(Stored data)
━━━
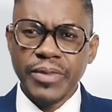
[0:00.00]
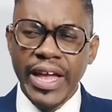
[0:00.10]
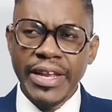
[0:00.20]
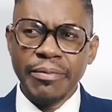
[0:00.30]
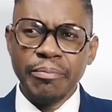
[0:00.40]

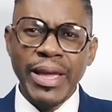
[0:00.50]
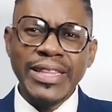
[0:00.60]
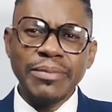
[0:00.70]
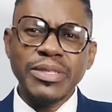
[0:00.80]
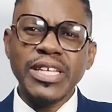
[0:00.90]
and make
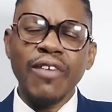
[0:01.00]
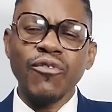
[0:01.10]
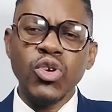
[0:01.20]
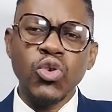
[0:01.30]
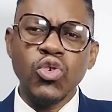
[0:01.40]
themselves
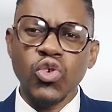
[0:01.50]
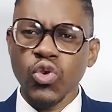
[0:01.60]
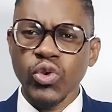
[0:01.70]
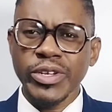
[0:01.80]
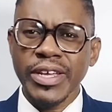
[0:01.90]
look
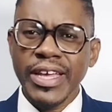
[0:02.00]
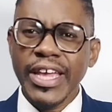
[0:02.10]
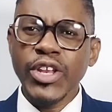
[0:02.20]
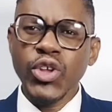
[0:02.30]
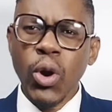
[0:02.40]
good
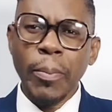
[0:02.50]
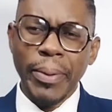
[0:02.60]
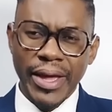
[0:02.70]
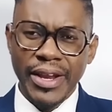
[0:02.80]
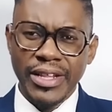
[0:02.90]
in your
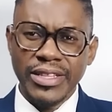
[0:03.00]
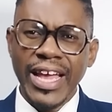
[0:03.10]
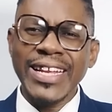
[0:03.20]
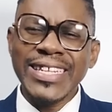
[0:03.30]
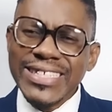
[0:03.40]
peril.
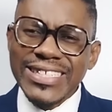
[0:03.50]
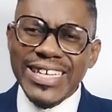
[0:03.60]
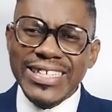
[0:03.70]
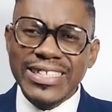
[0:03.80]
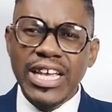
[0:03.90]
And this is
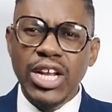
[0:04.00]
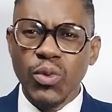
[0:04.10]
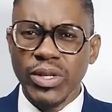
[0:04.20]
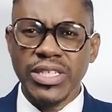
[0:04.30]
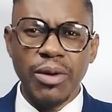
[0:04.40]
exactly
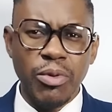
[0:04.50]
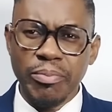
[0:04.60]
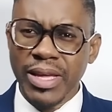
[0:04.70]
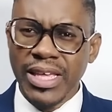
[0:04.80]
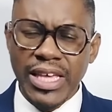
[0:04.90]
what Thabo
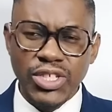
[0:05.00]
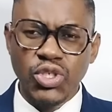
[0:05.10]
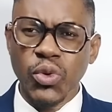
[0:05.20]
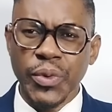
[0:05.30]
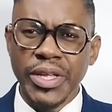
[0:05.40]
Mbeki is
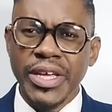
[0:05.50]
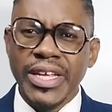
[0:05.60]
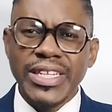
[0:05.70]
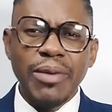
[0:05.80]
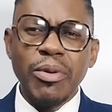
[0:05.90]
doing.
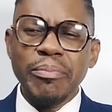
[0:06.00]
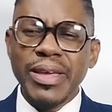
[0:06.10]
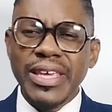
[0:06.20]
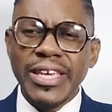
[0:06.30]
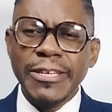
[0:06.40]
Thabo
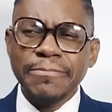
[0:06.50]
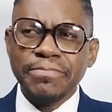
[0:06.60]
Mbeki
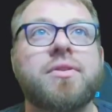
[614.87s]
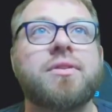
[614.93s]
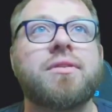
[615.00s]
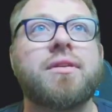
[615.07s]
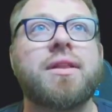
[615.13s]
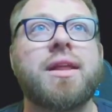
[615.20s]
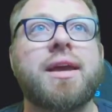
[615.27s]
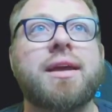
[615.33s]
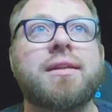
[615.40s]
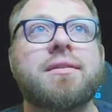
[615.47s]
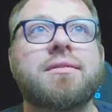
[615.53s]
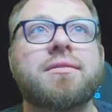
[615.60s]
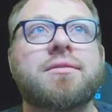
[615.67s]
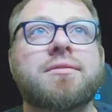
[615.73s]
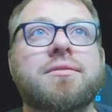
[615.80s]
Delete.
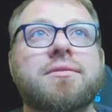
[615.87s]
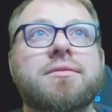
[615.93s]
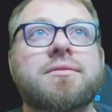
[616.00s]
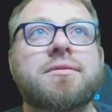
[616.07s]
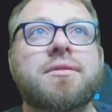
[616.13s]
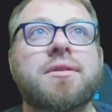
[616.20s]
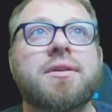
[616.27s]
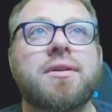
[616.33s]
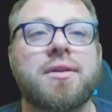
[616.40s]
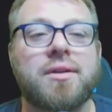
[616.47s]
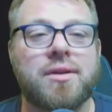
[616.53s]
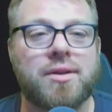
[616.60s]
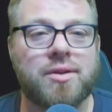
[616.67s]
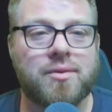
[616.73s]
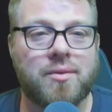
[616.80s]

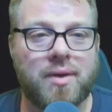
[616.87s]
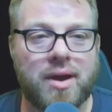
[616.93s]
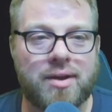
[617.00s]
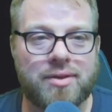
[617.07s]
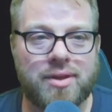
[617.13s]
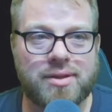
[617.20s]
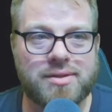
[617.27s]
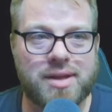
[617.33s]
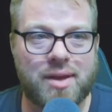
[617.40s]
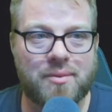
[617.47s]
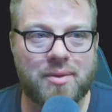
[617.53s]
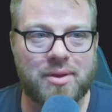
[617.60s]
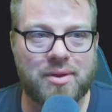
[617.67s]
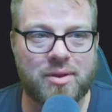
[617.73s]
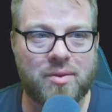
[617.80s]
Why are things not
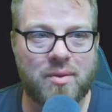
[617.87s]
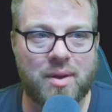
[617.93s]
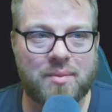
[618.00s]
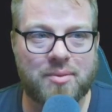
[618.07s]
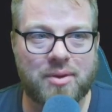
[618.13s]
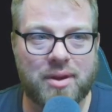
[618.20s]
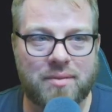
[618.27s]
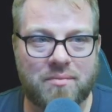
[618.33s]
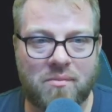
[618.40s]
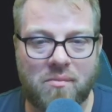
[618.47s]
wanting to cooperate?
━━━
**Work instructions:** Repeat the records above word for word, apart from the pictures.

**Written response:**
[0:00.00]
[0:00.10]
[0:00.20]
[0:00.30]
[0:00.40]

[0:00.50]
[0:00.60]
[0:00.70]
[0:00.80]
[0:00.90]
and make
[0:01.00]
[0:01.10]
[0:01.20]
[0:01.30]
[0:01.40]
themselves
[0:01.50]
[0:01.60]
[0:01.70]
[0:01.80]
[0:01.90]
look
[0:02.00]
[0:02.10]
[0:02.20]
[0:02.30]
[0:02.40]
good
[0:02.50]
[0:02.60]
[0:02.70]
[0:02.80]
[0:02.90]
in your
[0:03.00]
[0:03.10]
[0:03.20]
[0:03.30]
[0:03.40]
peril.
[0:03.50]
[0:03.60]
[0:03.70]
[0:03.80]
[0:03.90]
And this is
[0:04.00]
[0:04.10]
[0:04.20]
[0:04.30]
[0:04.40]
exactly
[0:04.50]
[0:04.60]
[0:04.70]
[0:04.80]
[0:04.90]
what Thabo
[0:05.00]
[0:05.10]
[0:05.20]
[0:05.30]
[0:05.40]
Mbeki is
[0:05.50]
[0:05.60]
[0:05.70]
[0:05.80]
[0:05.90]
doing.
[0:06.00]
[0:06.10]
[0:06.20]
[0:06.30]
[0:06.40]
Thabo
[0:06.50]
[0:06.60]
Mbeki
[614.87s]
[614.93s]
[615.00s]
[615.07s]
[615.13s]
[615.20s]
[615.27s]
[615.33s]
[615.40s]
[615.47s]
[615.53s]
[615.60s]
[615.67s]
[615.73s]
[615.80s]
Delete.
[615.87s]
[615.93s]
[616.00s]
[616.07s]
[616.13s]
[616.20s]
[616.27s]
[616.33s]
[616.40s]
[616.47s]
[616.53s]
[616.60s]
[616.67s]
[616.73s]
[616.80s]

[616.87s]
[616.93s]
[617.00s]
[617.07s]
[617.13s]
[617.20s]
[617.27s]
[617.33s]
[617.40s]
[617.47s]
[617.53s]
[617.60s]
[617.67s]
[617.73s]
[617.80s]
Why are things not
[617.87s]
[617.93s]
[618.00s]
[618.07s]
[618.13s]
[618.20s]
[618.27s]
[618.33s]
[618.40s]
[618.47s]
wanting to cooperate?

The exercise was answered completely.